Возбуждённый Баам упрямо кусает губы, не желая стонать, и Агеро, с энтузиазмом и игривостью, его статусу не приличествующей, пытается это изменить. В тишине, прерываемой лишь завываниями ветра за окном да далёкими шагами слуг, Баам держится удивительно стойко. Агеро садится на стул, не отстраняясь, и с наслаждением слышит кряхтение, стоит ему резко опустить голову.

Шаги у двери заставляют их бросить взгляд вбок. Агеро прикрывает рот ладонями, как если бы задумчиво сцепил их во время решения сложной задачи. Баам смотрит на него со сдержанным ужасом и красными до невозможности щеками. Агеро отстраняется, под прикрытием рук неспешно лаская головку языком.

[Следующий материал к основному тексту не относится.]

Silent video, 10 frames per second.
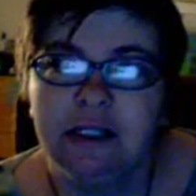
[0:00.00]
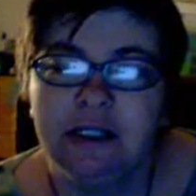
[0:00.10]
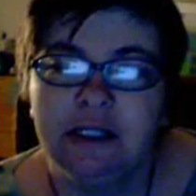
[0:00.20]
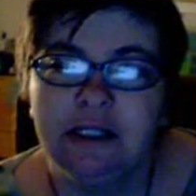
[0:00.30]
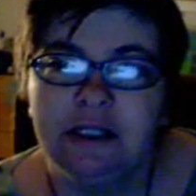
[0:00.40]

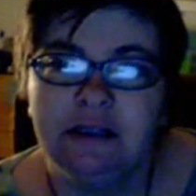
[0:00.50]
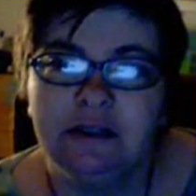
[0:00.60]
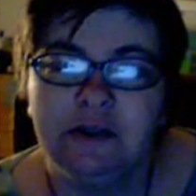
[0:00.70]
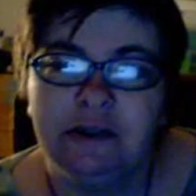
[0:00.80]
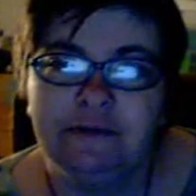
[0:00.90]
and
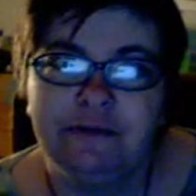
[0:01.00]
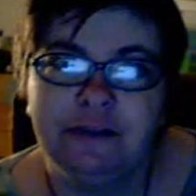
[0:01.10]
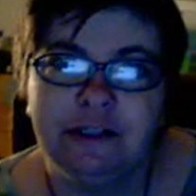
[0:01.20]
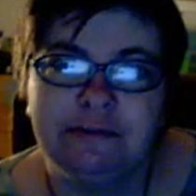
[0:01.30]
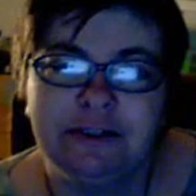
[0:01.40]
only for
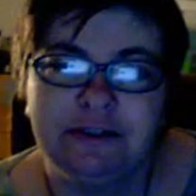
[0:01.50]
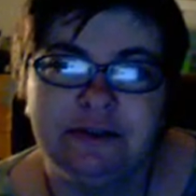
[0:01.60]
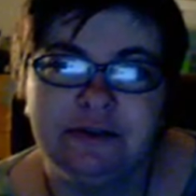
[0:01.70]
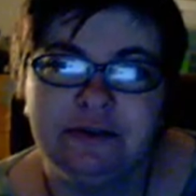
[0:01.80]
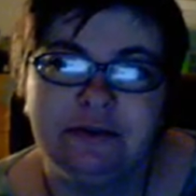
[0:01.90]
them
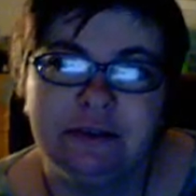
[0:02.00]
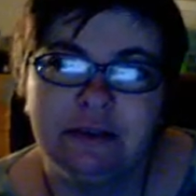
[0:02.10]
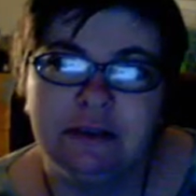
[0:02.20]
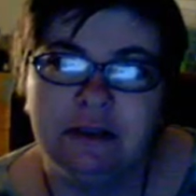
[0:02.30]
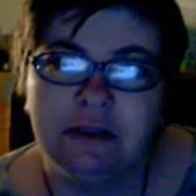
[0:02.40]
to
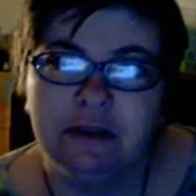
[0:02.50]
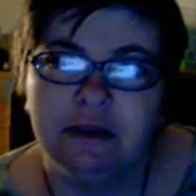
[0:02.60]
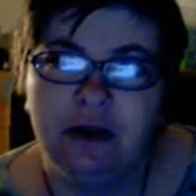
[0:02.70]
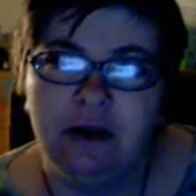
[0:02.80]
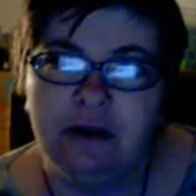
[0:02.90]

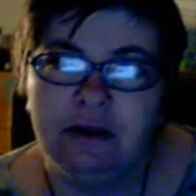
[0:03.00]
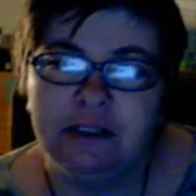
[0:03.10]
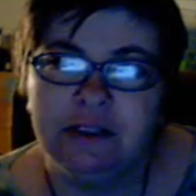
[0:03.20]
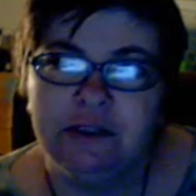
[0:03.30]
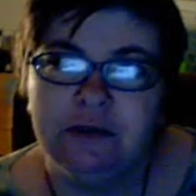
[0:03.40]
call
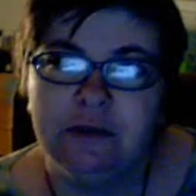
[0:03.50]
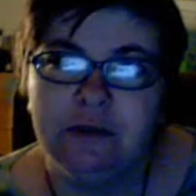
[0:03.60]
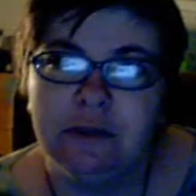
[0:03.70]
you,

Лучшего момента для стука в дверь, чтобы прозвучать, выбрать было нельзя.

— Входите, — намеренно задевает он Баама губами.

— Владыка Агеро, входную дверь занесло. — Агеро снова высовывает язык, отчего чужие бёдра ощутимо вздрагивают. Каждое следующее слово — юркое движение, вырывающее сдавленные вдохи. — Угольщик не может занести заказ, а чёрный выход вы приказали скрыть и никому не показывать. Владыка Агеро, может… разрешите открыть чёрный вход? Ненадолго, только слугу послать, чтобы завалы разгрёб.

Баам прикрывает лицо ладонью, явно не вынося всей насыщенности происходящего. Агеро жалеет, что не может оттянуть чужую руку, но у всего есть своя плата, потому он лишь задерживает дыхание.

Агеро открывает рот шире, медленно опуская голову в «кивке». Губы саднит от того, что он забыл их облизать, шершавая горячая кожа поддаётся под ними медленно, зато обратно — с куда большей охотой, оставаясь невесомым ощущением даже когда он, отстранившись, сглатывает, готовясь говорить.

Сердце греет знание, что тихий всхлип от «кивка» слышит только он.

— Спустите слугу через чердачное окно. — Лёгкое, незаметное со стороны касание. — Оно не законопачено. Войдёт вместе с угольщиком. — Ещё несколько движений языком. — После очистите всё пространство у дома. — И ещё. — И отогрейте, наконец, кабинет! — От непрекращающихся прикосновений украдкой то между фразами, то прям посреди, Баам дышит всё чаще, явно еле сдерживаясь от того, чтобы застонать. — Если ты думаешь, что это — тепло, то я разрешу тебе спать на чердаке. Потому что там будет лёгкая прохлада которую ты так любишь.